* **Data extract**:
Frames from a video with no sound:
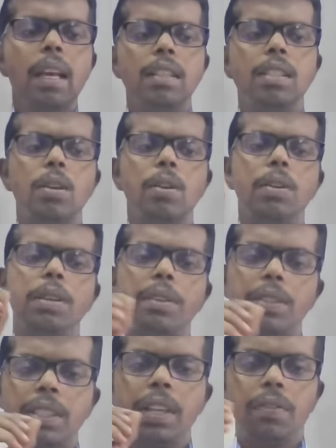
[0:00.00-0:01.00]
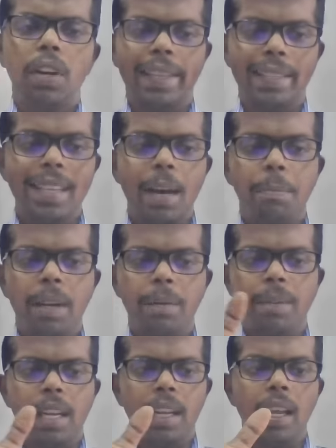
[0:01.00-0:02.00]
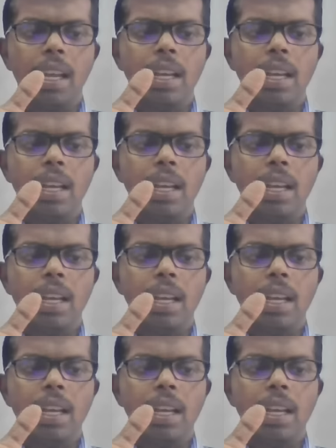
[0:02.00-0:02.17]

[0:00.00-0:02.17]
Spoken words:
So say for example, I'm telling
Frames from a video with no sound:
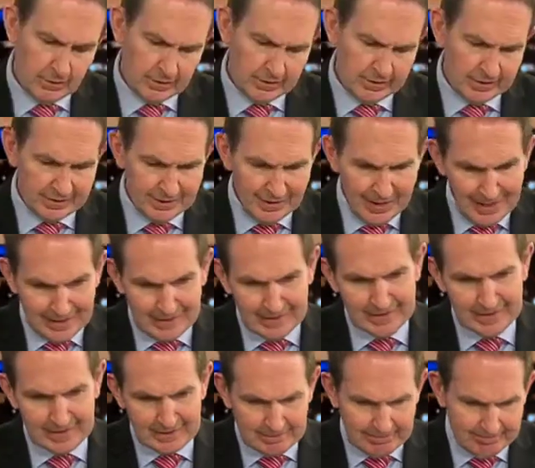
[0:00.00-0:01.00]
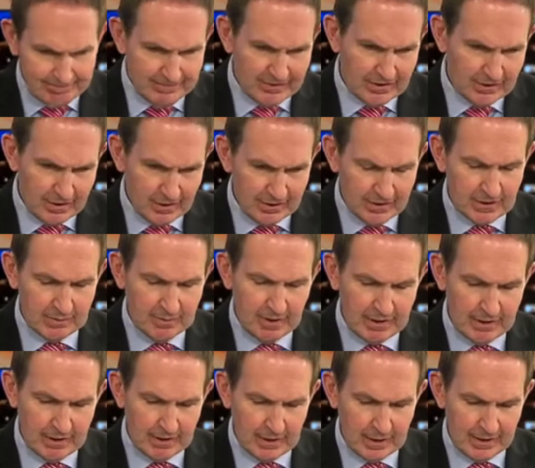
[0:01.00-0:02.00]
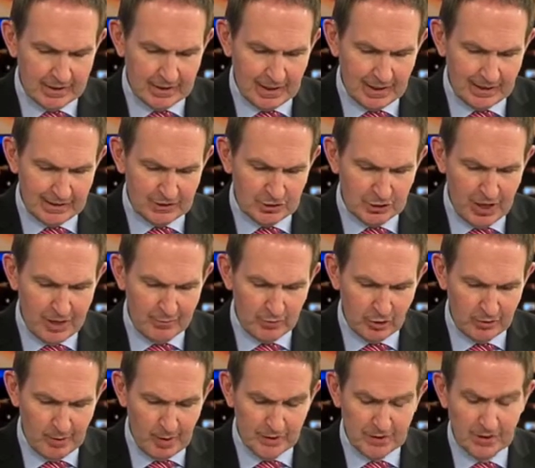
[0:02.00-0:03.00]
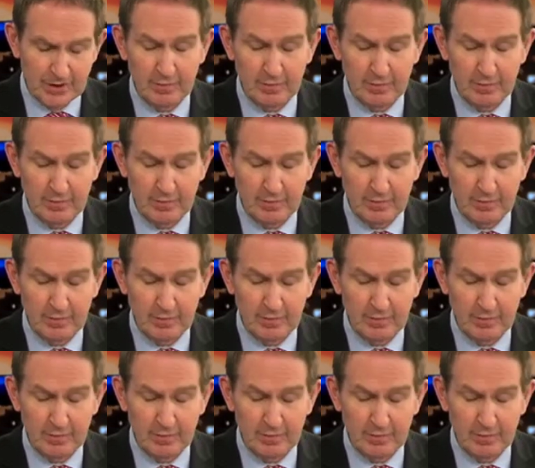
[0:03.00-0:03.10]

look, the latest, you know, this has been a daily drama almost,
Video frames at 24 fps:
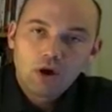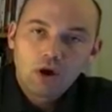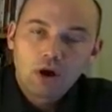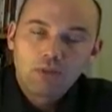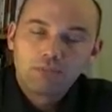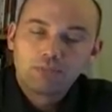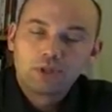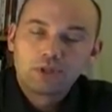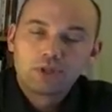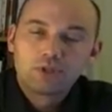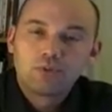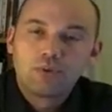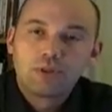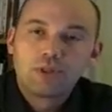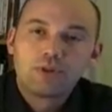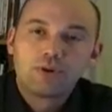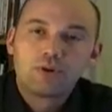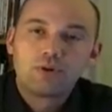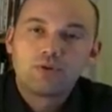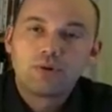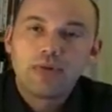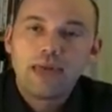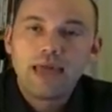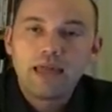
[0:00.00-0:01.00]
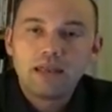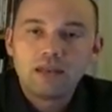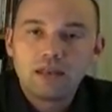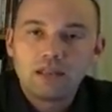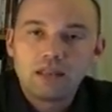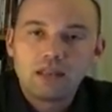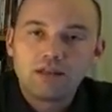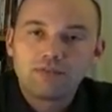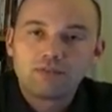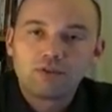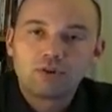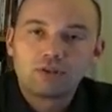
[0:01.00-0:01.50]
R plus 1 through N,
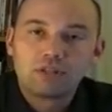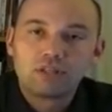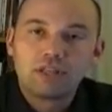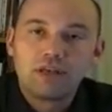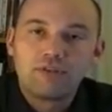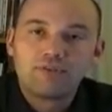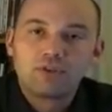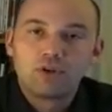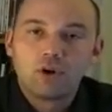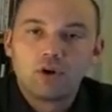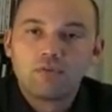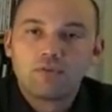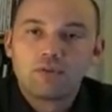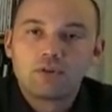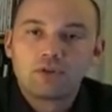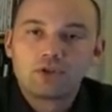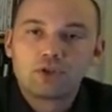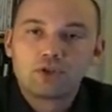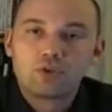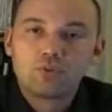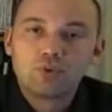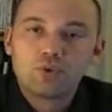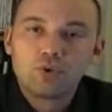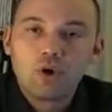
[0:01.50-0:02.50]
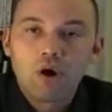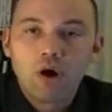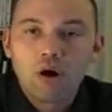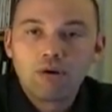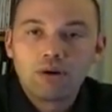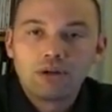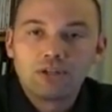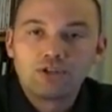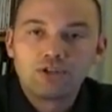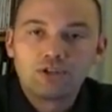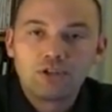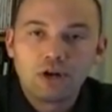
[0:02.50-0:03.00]
and then of course left over is the root
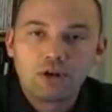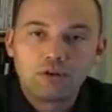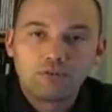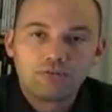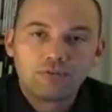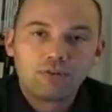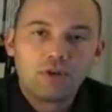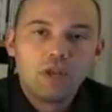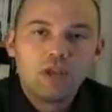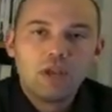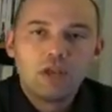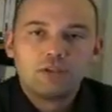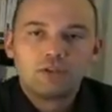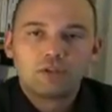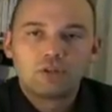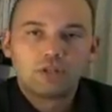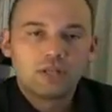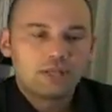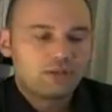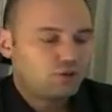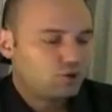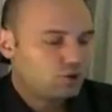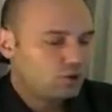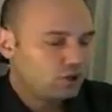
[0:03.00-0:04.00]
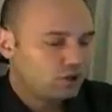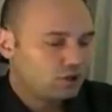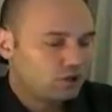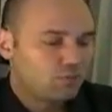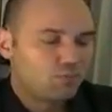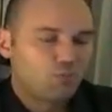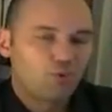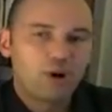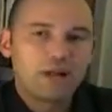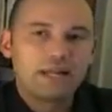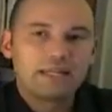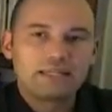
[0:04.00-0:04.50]
R itself. So let's
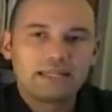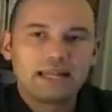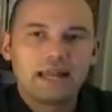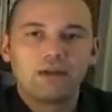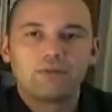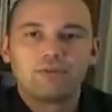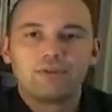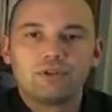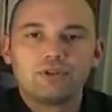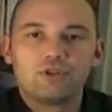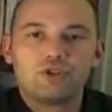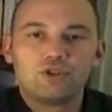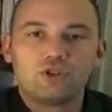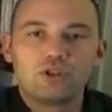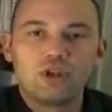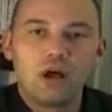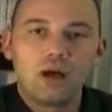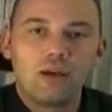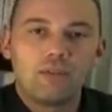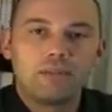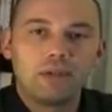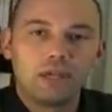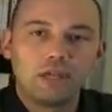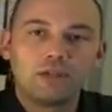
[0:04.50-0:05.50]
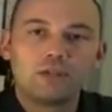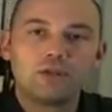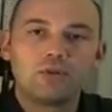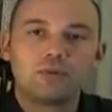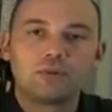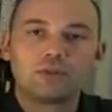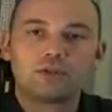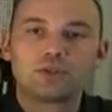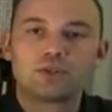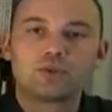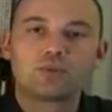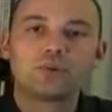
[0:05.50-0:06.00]
just break down this sum
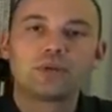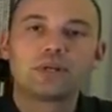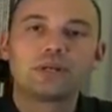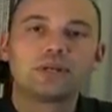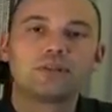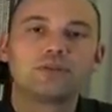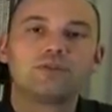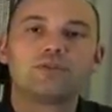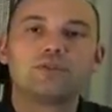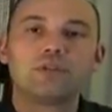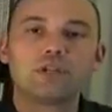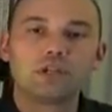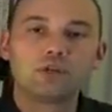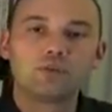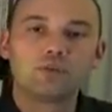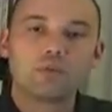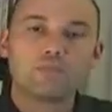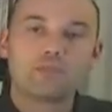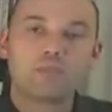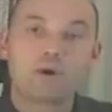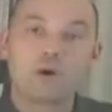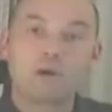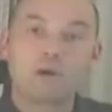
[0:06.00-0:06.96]
into its three constituent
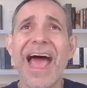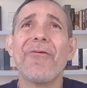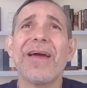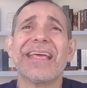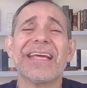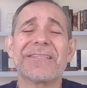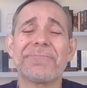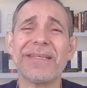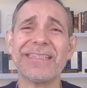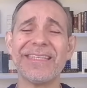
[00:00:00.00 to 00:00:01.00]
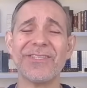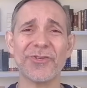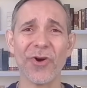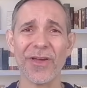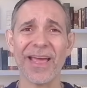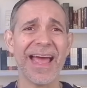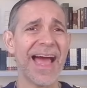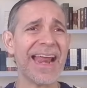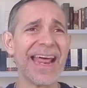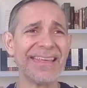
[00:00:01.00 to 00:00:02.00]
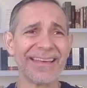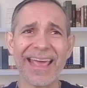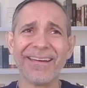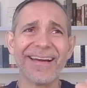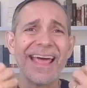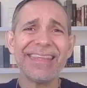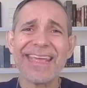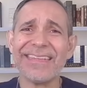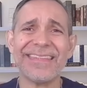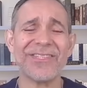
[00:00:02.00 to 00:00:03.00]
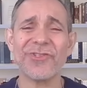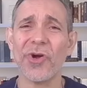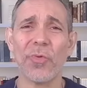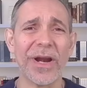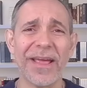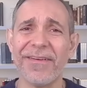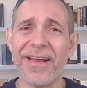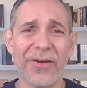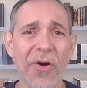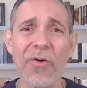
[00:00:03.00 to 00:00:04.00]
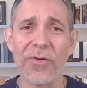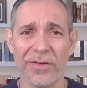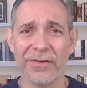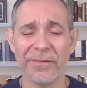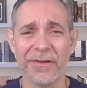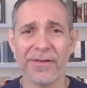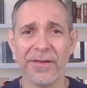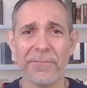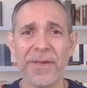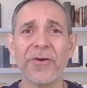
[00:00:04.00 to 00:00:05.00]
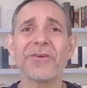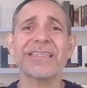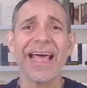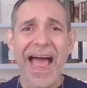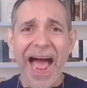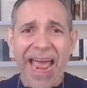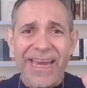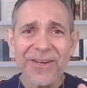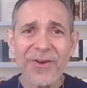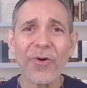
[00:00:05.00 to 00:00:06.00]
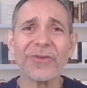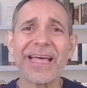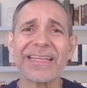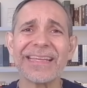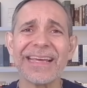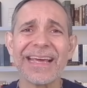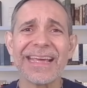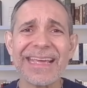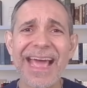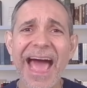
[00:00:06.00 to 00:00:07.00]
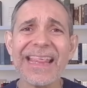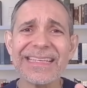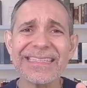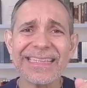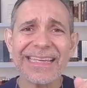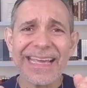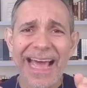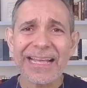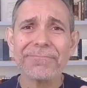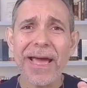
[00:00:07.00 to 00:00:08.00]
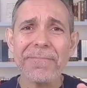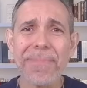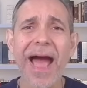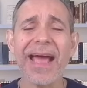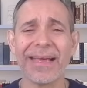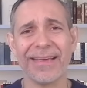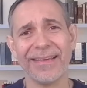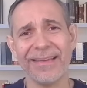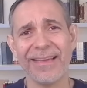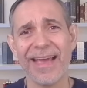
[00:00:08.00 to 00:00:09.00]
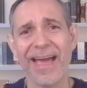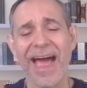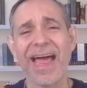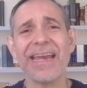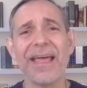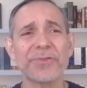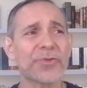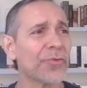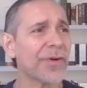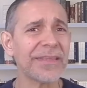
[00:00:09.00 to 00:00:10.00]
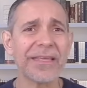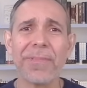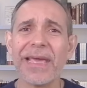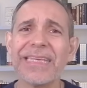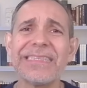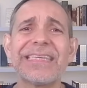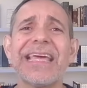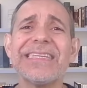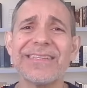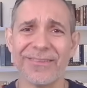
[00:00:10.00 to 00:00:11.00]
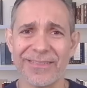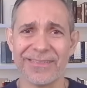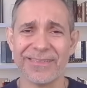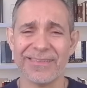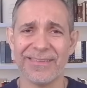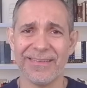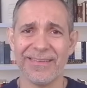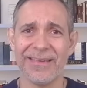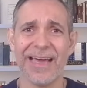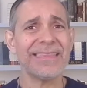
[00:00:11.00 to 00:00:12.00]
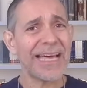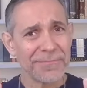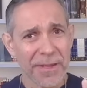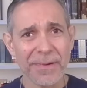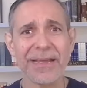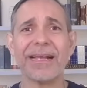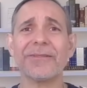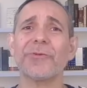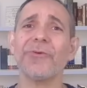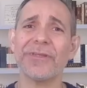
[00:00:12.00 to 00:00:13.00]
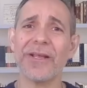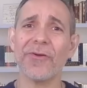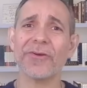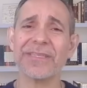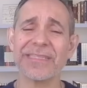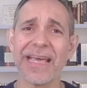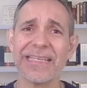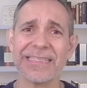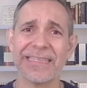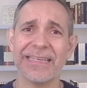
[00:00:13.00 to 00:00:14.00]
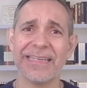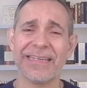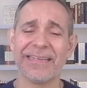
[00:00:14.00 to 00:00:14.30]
now I can experience this joy, and I radiate this joy wherever I go, because I know that God has got my back. And I'm surrounded by His angels. And that's biblical too. The Lord says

* **Exercise goal**: Exactly the lines running from the one with "[00:00:02.00 to 00:00:03.00]" through the end of the listing above must be output, both ends included. No pictures belong in the output.

* **Expected output**:
[00:00:02.00 to 00:00:03.00]
[00:00:03.00 to 00:00:04.00]
[00:00:04.00 to 00:00:05.00]
[00:00:05.00 to 00:00:06.00]
[00:00:06.00 to 00:00:07.00]
[00:00:07.00 to 00:00:08.00]
[00:00:08.00 to 00:00:09.00]
[00:00:09.00 to 00:00:10.00]
[00:00:10.00 to 00:00:11.00]
[00:00:11.00 to 00:00:12.00]
[00:00:12.00 to 00:00:13.00]
[00:00:13.00 to 00:00:14.00]
[00:00:14.00 to 00:00:14.30]
now I can experience this joy, and I radiate this joy wherever I go, because I know that God has got my back. And I'm surrounded by His angels. And that's biblical too. The Lord says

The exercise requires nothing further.